Building Organizational AI Capability That Lasts
When people do see over the hill, when they’ve worked through their Core 4 and have their first real AI win—something shifts in their approach to organizational AI adoption. It’s not that they suddenly become AI experts. It’s that they now have a reference point that’s personal to them.
They know what “using AI effectively” feels like in their specific context. They have a repeatable framework for identifying use cases and running pilot projects. They’ve built the confidence that comes from doing something hard, measuring the results, and seeing proof that this approach to change management for AI actually works.
And that’s when the real work (and fun!) begins. Not because the learning gets easier, but because they now have the foundation to go deeper. The evidence-based approach that opens the door for them to bring others along with them.
Your AI Adoption Roadmap Starts Here
If you’re an L&D professional or leader reading this and feeling overwhelmed by the pressure to “figure out AI,” start with The Core 4 framework. Pick one pain point in your work. One use case that would address it. One small pilot project to test.
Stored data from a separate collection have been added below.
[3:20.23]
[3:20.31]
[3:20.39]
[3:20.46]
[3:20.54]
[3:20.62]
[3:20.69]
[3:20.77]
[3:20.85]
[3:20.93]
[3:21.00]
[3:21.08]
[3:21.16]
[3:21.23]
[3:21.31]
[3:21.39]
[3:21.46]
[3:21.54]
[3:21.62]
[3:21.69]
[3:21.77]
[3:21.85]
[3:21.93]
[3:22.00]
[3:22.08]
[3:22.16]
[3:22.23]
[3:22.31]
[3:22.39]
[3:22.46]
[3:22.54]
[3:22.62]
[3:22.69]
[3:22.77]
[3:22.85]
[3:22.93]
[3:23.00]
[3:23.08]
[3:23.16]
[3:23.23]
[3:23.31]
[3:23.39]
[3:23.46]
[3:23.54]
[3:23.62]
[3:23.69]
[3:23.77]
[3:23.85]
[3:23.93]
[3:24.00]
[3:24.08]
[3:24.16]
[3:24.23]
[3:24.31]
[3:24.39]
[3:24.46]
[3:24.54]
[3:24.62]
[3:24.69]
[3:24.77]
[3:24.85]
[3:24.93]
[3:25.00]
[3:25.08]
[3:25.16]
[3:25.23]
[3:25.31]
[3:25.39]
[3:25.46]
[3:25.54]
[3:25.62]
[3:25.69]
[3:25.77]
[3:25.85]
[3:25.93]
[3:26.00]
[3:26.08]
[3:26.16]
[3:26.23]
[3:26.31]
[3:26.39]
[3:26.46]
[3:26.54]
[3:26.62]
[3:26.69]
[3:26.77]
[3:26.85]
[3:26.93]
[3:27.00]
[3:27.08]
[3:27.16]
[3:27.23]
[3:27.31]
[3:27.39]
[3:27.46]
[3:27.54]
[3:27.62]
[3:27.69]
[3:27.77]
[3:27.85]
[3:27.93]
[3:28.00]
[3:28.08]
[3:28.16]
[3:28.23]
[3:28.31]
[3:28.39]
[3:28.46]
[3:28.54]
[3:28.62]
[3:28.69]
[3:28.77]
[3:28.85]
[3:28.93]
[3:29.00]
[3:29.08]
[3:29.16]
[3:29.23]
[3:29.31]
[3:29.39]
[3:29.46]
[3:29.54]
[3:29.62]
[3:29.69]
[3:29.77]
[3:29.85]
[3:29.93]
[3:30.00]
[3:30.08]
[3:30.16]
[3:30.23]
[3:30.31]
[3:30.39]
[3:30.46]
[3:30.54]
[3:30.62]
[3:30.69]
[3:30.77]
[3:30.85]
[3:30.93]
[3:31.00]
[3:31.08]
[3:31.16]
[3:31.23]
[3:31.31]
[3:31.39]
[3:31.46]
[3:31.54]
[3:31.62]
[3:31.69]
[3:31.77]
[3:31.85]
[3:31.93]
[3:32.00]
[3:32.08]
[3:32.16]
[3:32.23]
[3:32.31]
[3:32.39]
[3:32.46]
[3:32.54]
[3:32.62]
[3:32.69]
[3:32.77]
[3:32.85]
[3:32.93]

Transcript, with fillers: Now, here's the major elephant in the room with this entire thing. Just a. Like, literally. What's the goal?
One metric for a before and after that tells you if it’s working.
Don’t try to see the whole landscape from the bottom of the hill. Don’t wait for the perfect AI training course or the ideal moment when you’ll finally “understand AI.” Take the first step knowing with the psychological safety mindset that there will be bumps and challenges along the way. But with the clarity that The Core 4 offers a clear framework. Your brain and your team’s collective capability will do the rest.